__PROBLEM REQUIREMENTS__
Gather every line below where "frames" appears.
━━ RECORDS ━━
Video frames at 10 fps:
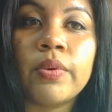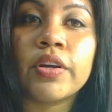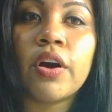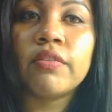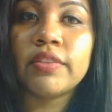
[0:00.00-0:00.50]

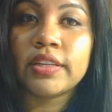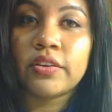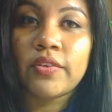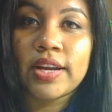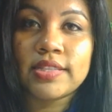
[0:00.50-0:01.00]
When
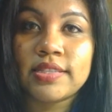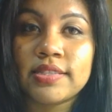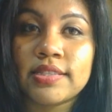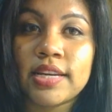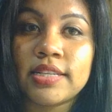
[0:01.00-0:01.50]
conflict
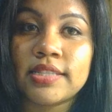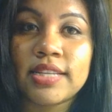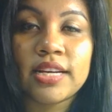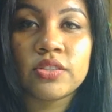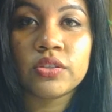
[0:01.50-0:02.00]
arises, it is
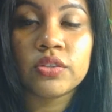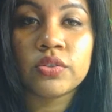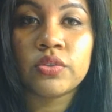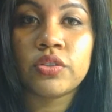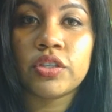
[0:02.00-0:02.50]

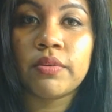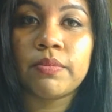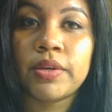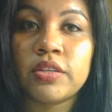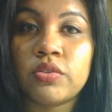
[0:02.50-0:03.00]
natural to
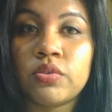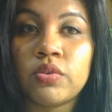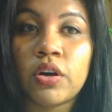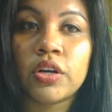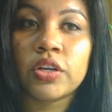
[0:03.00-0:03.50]
jump
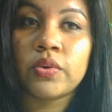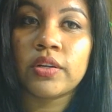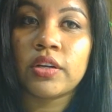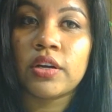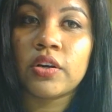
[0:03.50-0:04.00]
into
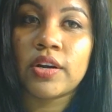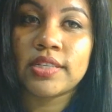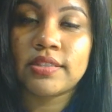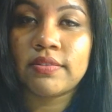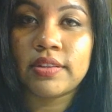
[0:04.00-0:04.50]
arguing
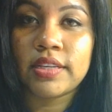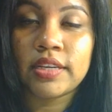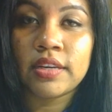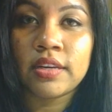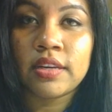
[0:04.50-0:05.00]
aggressively.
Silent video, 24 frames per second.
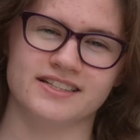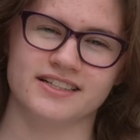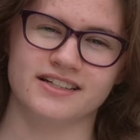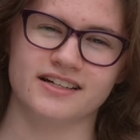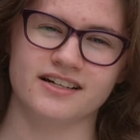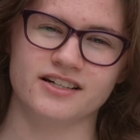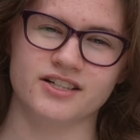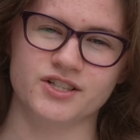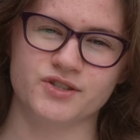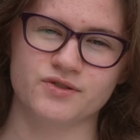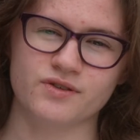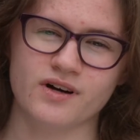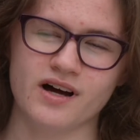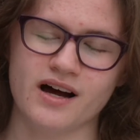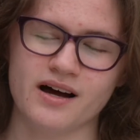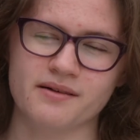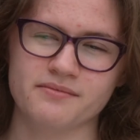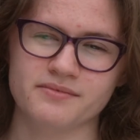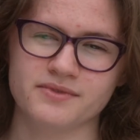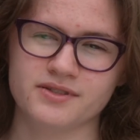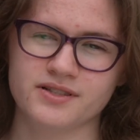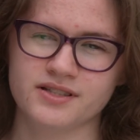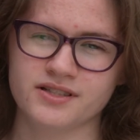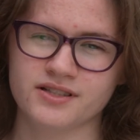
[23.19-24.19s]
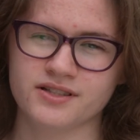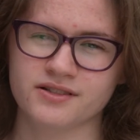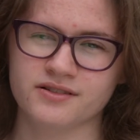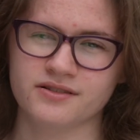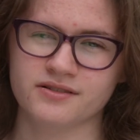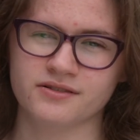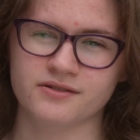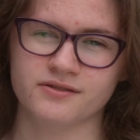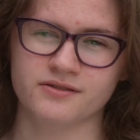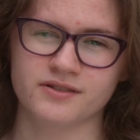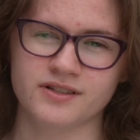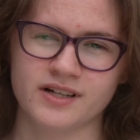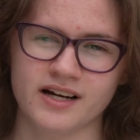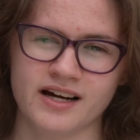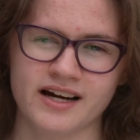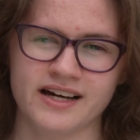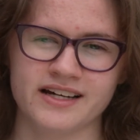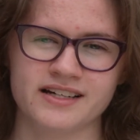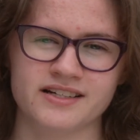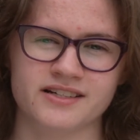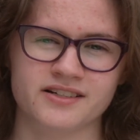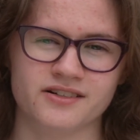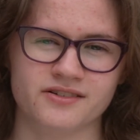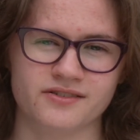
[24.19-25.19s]
to drop to
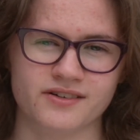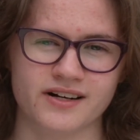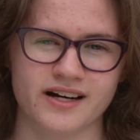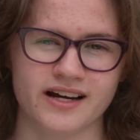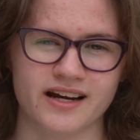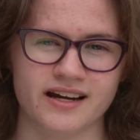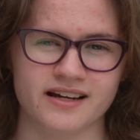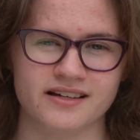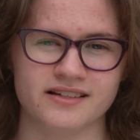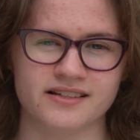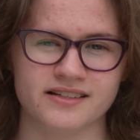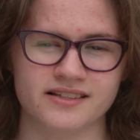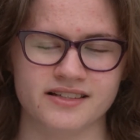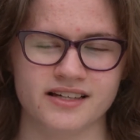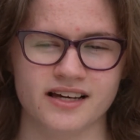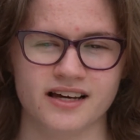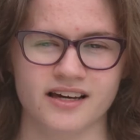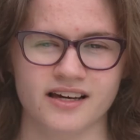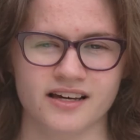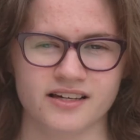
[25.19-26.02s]
9 degrees,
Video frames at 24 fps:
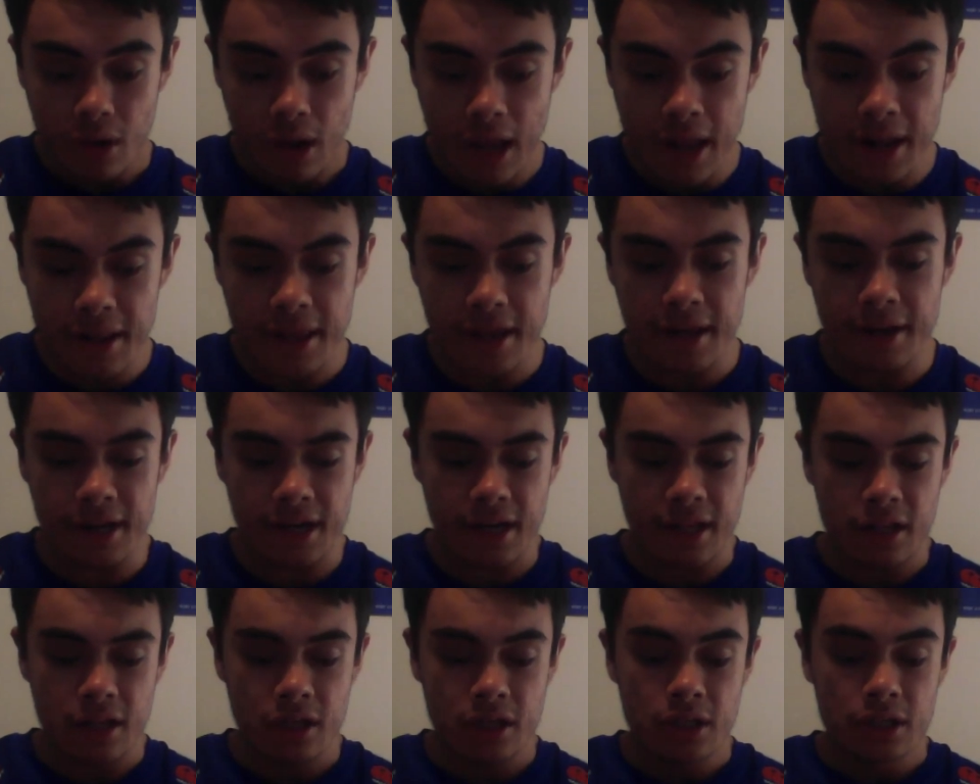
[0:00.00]
and
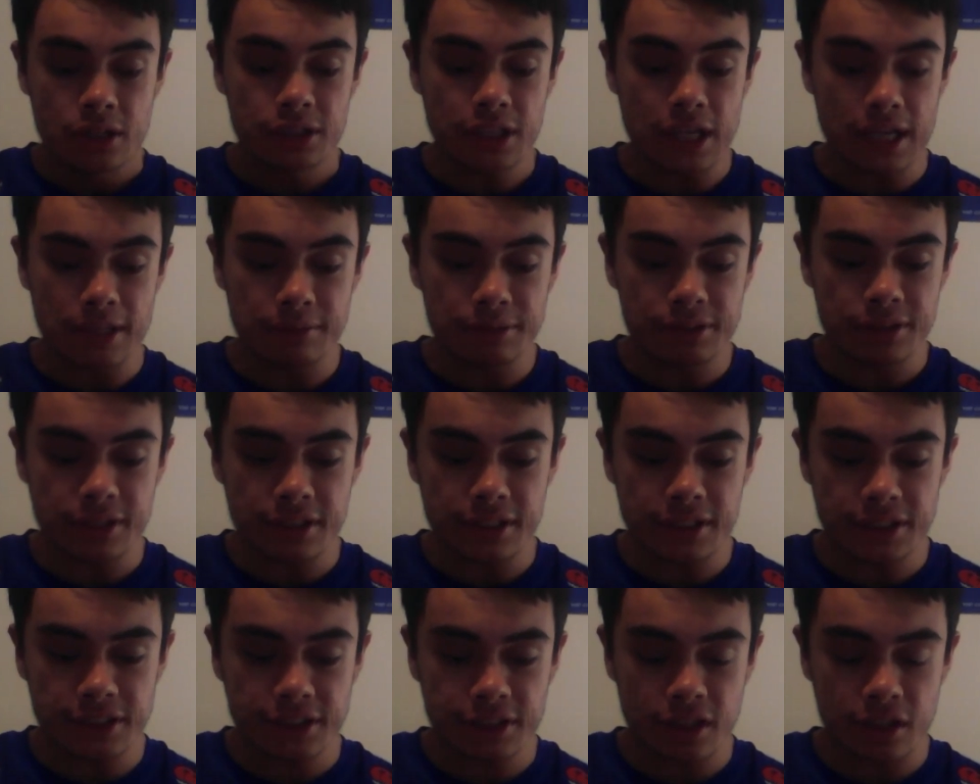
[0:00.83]
then James
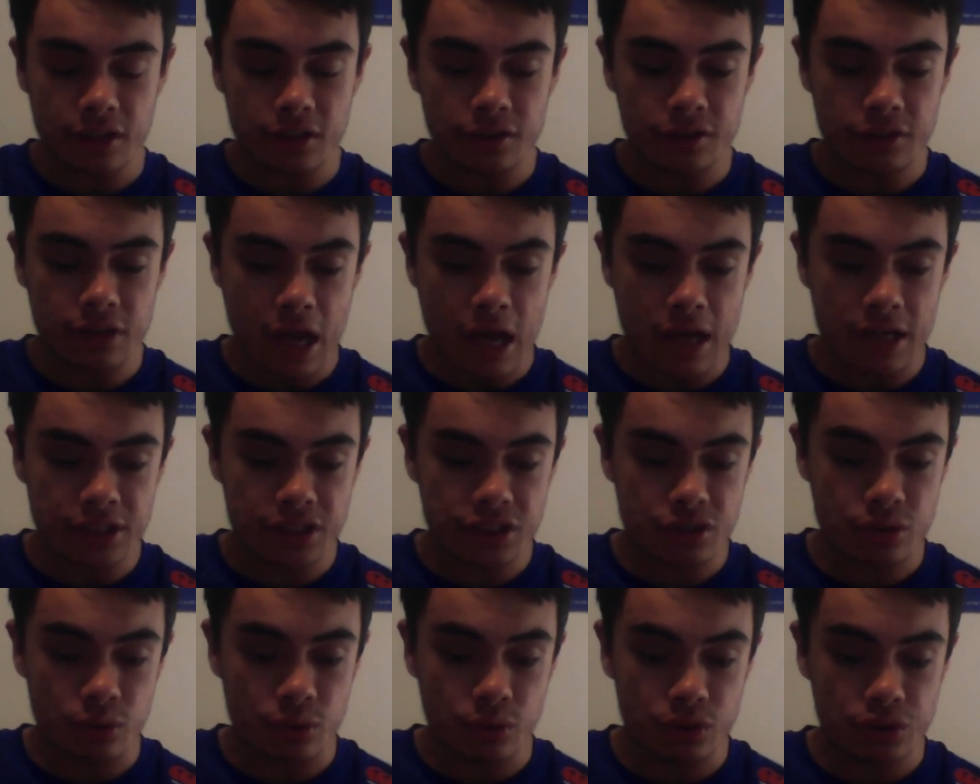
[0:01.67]
Tedesco uh,
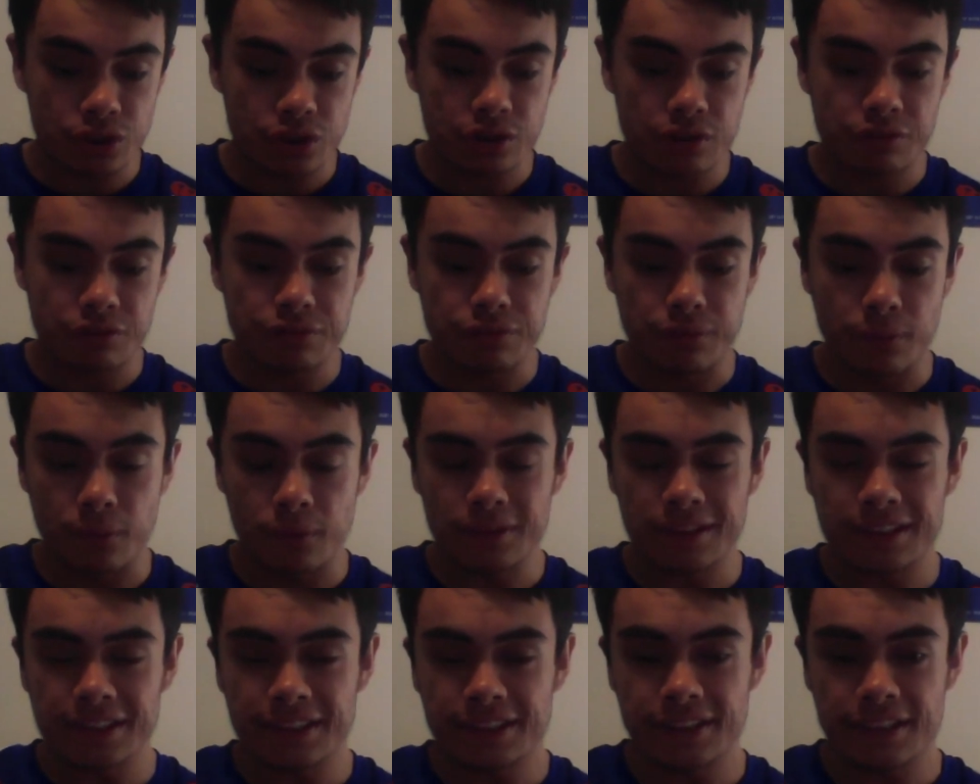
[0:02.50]
scores
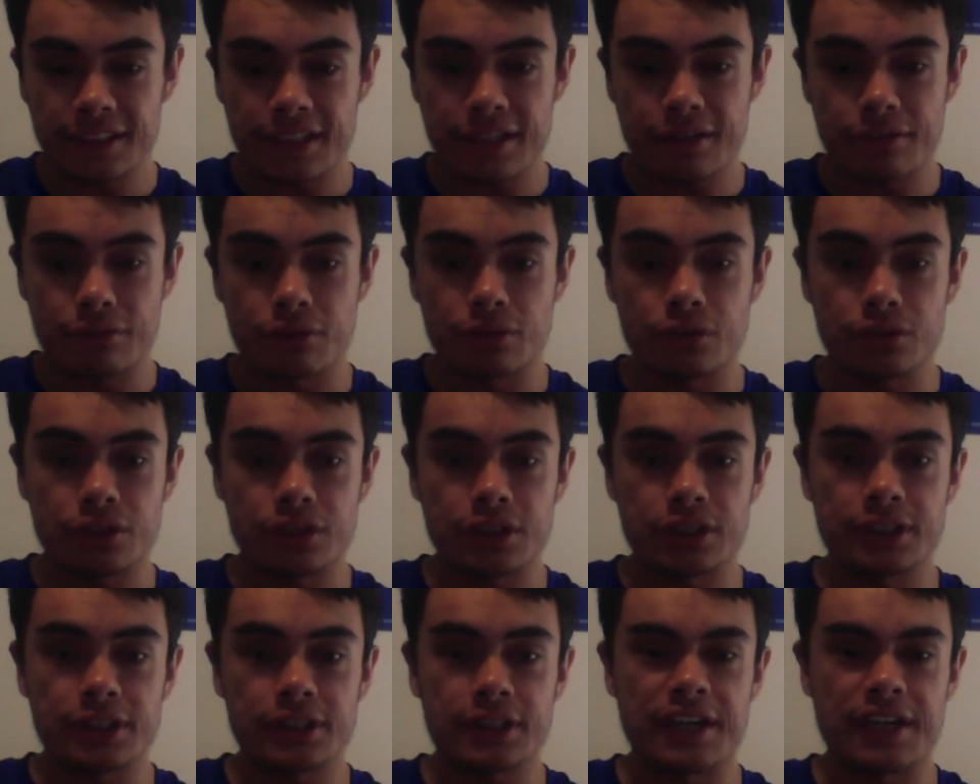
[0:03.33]
for the Sydney
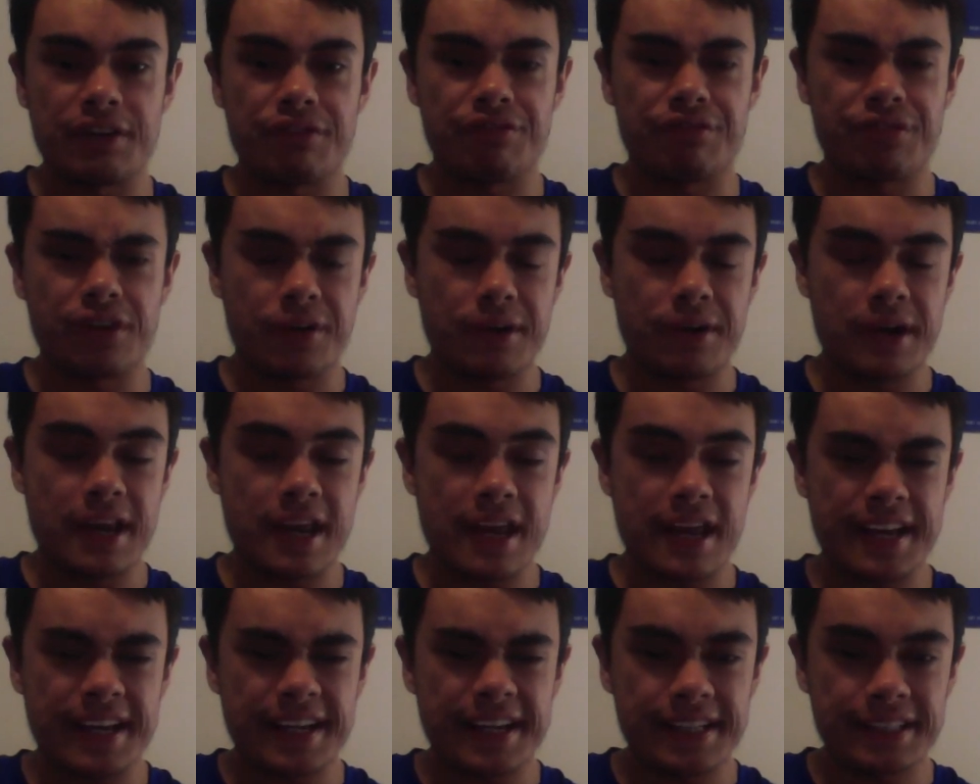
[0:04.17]
Roosters, and
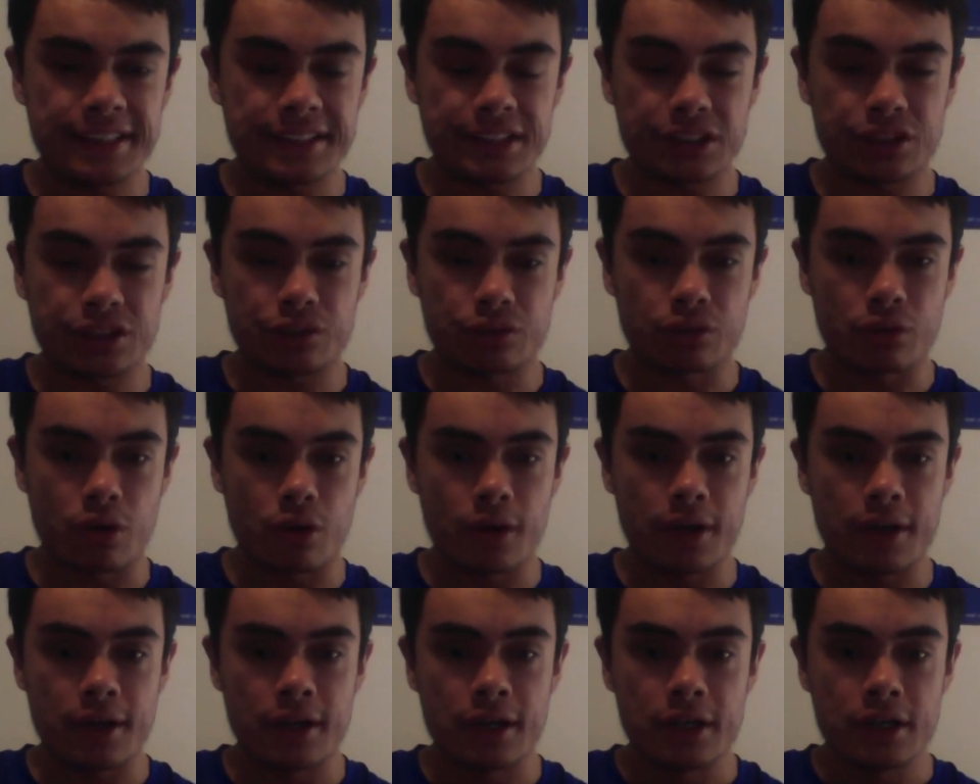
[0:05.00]
very easy
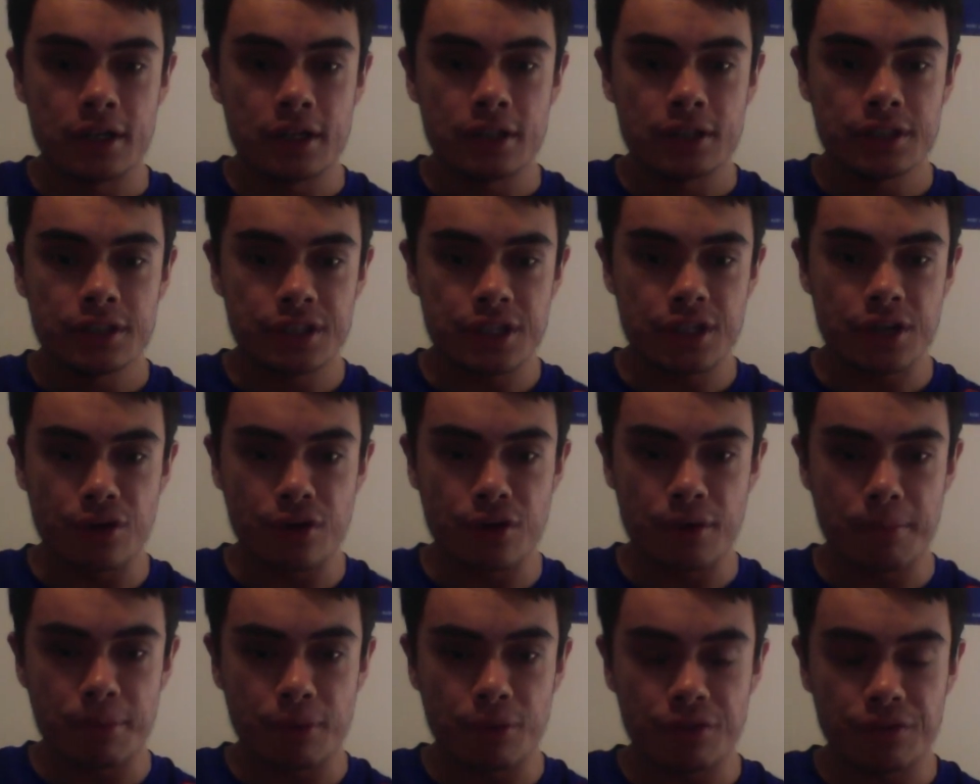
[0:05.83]
try.
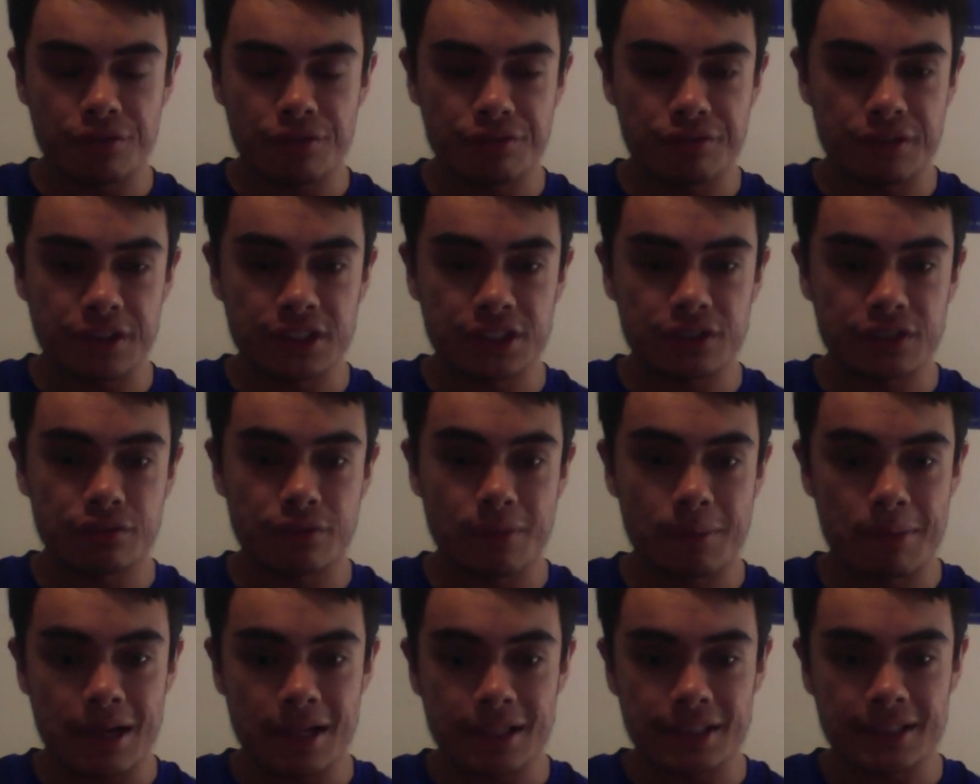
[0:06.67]
Terrible defence
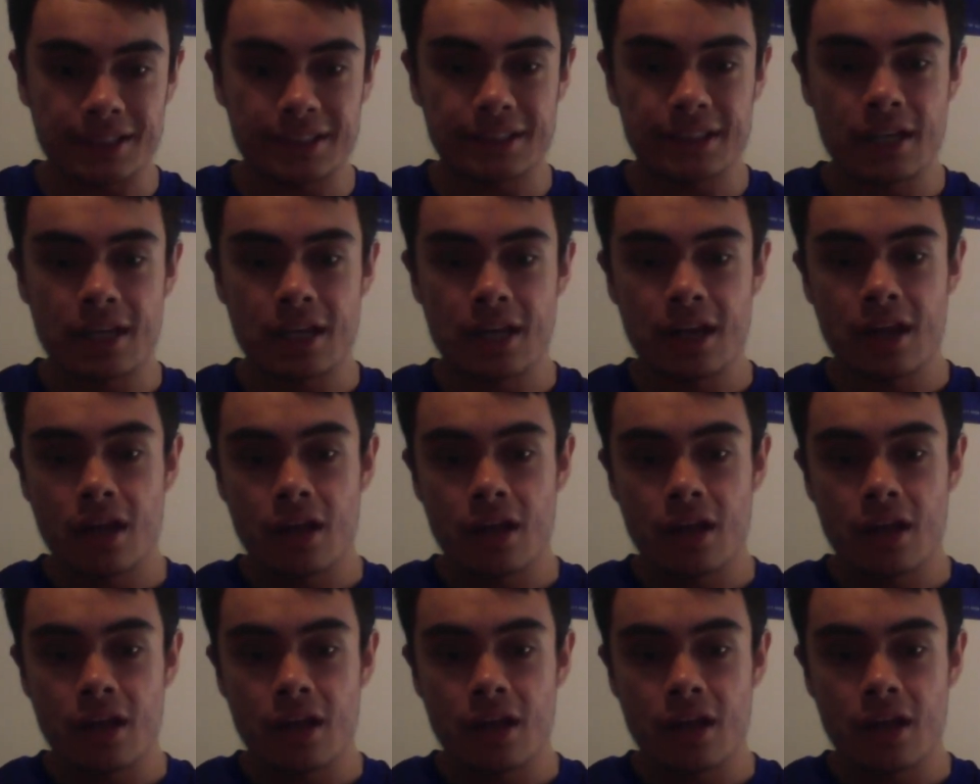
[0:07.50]
from us.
━━━
__ANSWER FOR THIS EXERCISE__
Video frames at 10 fps:
Silent video, 24 frames per second.
Video frames at 24 fps:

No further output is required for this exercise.